José de Souza Andrade-Filho*
Volvo refere-se à oclusão produzida pela torção de um órgão em torno de seu eixo, ocorrendo em vísceras móveis. Ao nível do intestino, é causado em geral pela existência de uma aderência ou brida pós-operatória. No estômago está associado a uma hérnia pelo hiato esofágico. Antes da oclusão, o volvo pode acompanhar-se de distúrbio circulatório isquêmico grave ou de necrose.
Pode acontecer volvo no ceco, na vesícula biliar e no estômago, além de várias outras regiões do intestino grosso e do intestino delgado. A maioria dos casos de volvo do intestino grosso ocorre no sigmoide devido a sua maior motilidade. Em alguns países incide, de preferência, em homens de meia idade, mas, em outros, são as pessoas idosas, de ambos os sexos, com velhos hábitos de evacuação alterados, as mais expostas. No caso de volvo, o processo patológico de torção do órgão sob o seu próprio eixo, corresponde a um verdadeiro nó nas tripas (Fig.1) (Prof. Luis Rey – Dicionário de Medicina e Saúde). Contudo, no conceito popular, pode referir-se a outras doenças, como a apendicite aguda em tempos passados. As complicações, sem tratamento, podem ser graves, gerando isquemia e anóxia do segmento comprometido, incluindo possível perfuração intestinal e peritonite.

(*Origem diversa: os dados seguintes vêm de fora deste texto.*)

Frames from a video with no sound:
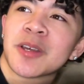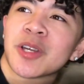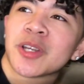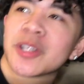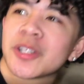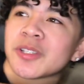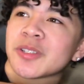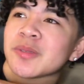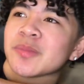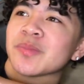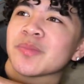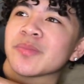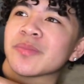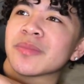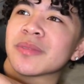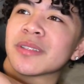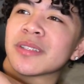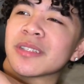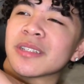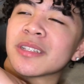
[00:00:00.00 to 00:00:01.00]
Um,
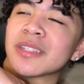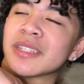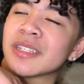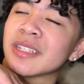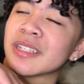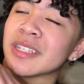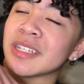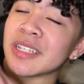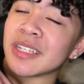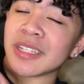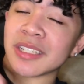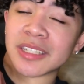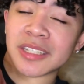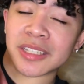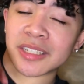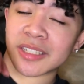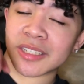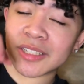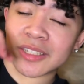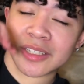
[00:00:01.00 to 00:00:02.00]
it
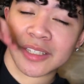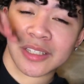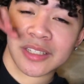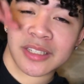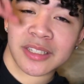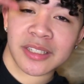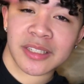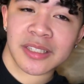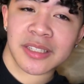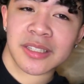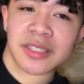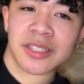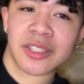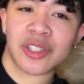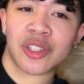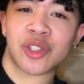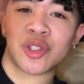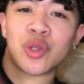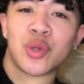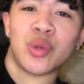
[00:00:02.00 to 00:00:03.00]
is
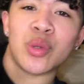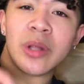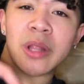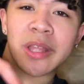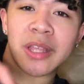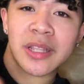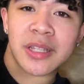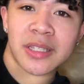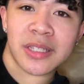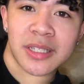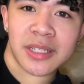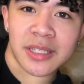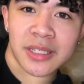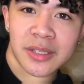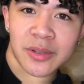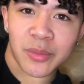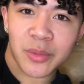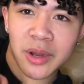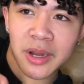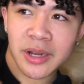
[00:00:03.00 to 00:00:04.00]
too late
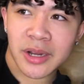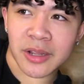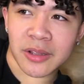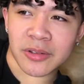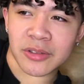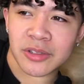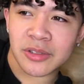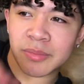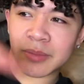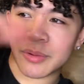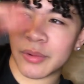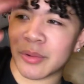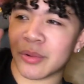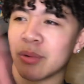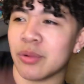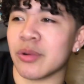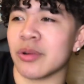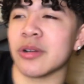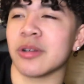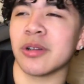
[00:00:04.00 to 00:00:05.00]
right now to be
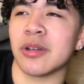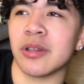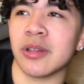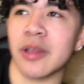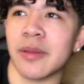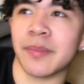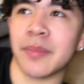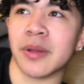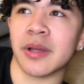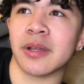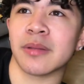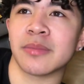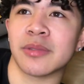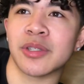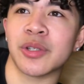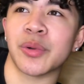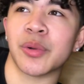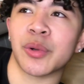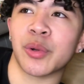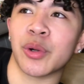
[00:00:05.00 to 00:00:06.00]
recording all that, but I'm
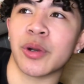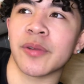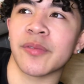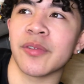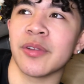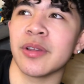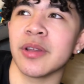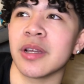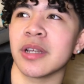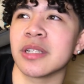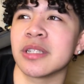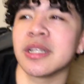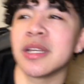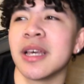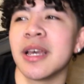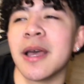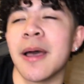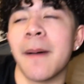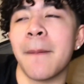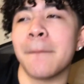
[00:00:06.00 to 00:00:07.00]
still recording for you guys.
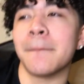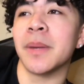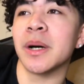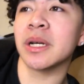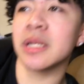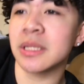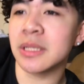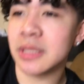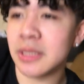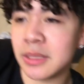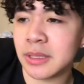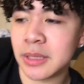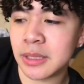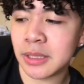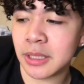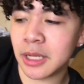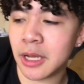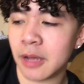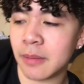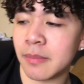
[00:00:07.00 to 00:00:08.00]
But
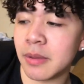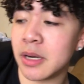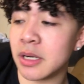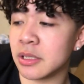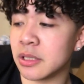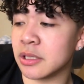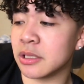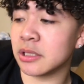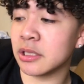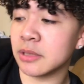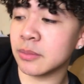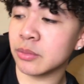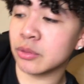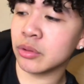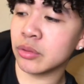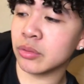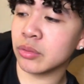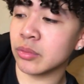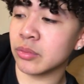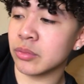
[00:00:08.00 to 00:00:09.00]
I'm about to sleep
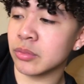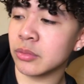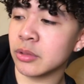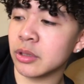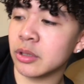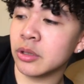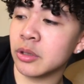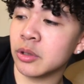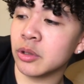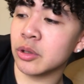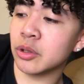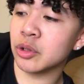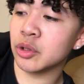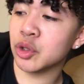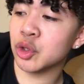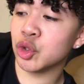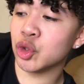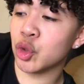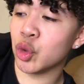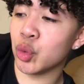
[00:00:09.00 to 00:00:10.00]
soon.
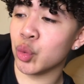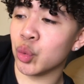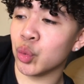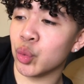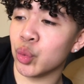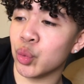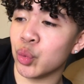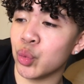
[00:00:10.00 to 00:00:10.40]
So,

A nomenclatura médica ora se refere a vólvulo, ora a volvo, gerando certa polêmica. Procuramos a fonte para dirimir a dúvida: o professor Jofre Marcondes de Rezende. Em um dos seus bons livros, Linguagem Médica, ensina: uma das afecções comuns em patologia do Sistema Digestório é a torção de uma víscera oca em torno de sua fixação na parede abdominal, denominada vólvulo ou volvo. Pode ocorrer em qualquer segmento do tubo digestivo, como estômago, intestino delgado, ceco, cólon, porém é mais comum no cólon sigmoide, por sua extensão e livre mobilidade na cavidade abdominal, sobretudo nos casos em que o mesmo se apresenta alongado ou dilatado. Em terminologia médica deve usar-se um único nome para cada coisa e sinonímia deve ser evitada. Assim sempre que deparamos com mais de um termo com o mesmo significado, devemos optar por um deles. Em nosso idioma há uma clara preferência pela forma volvo, que certamente irá substituir em definitivo a forma vólvulo. Ambos os termos são variantes de uma mesma palavra latina, volvulus, por sua vez derivada do verbo volvo, volvere, com o sentido de enrolar, rodar. Do latim, o termo passou para as línguas modernas, conservando a grafia original em francês, inglês e alemão, sofrendo adaptações em outros idiomas.
Alguns comentários de leigos: “Nó nas tripas é quando o intestino se enrola e dá um nó. Eu quase tive isso, minha sorte é que fui ao médico antes, do contrário teria morrido. Só não me pergunte como isso acontece”; “ O nosso intestino não é fixo, e se movimenta quando nos movimentamos também. Caso ele amarre e dê um nó, é preciso fazer cirurgia: abrir o abdome e desfazer o nó”.
A língua portuguesa é rica em seus meandros. A palavra volvo de origem latina, como vimos acima, pode ser torção de uma víscera, também um veículo da marca Volvo ou o verbo apaixonado do grande poeta mineiro Alphonsus de Guimaraens: volvo o rosto para o teu afago, vendo o consolo dos teus olhares (Obra Completa).
*José de Souza Andrade-Filho – Patologista no Hospital Felício Rocho-BH; membro da Academia Mineira de Medicina e Professor de Patologia da Faculdade de Ciências Médicas de Minas Gerais.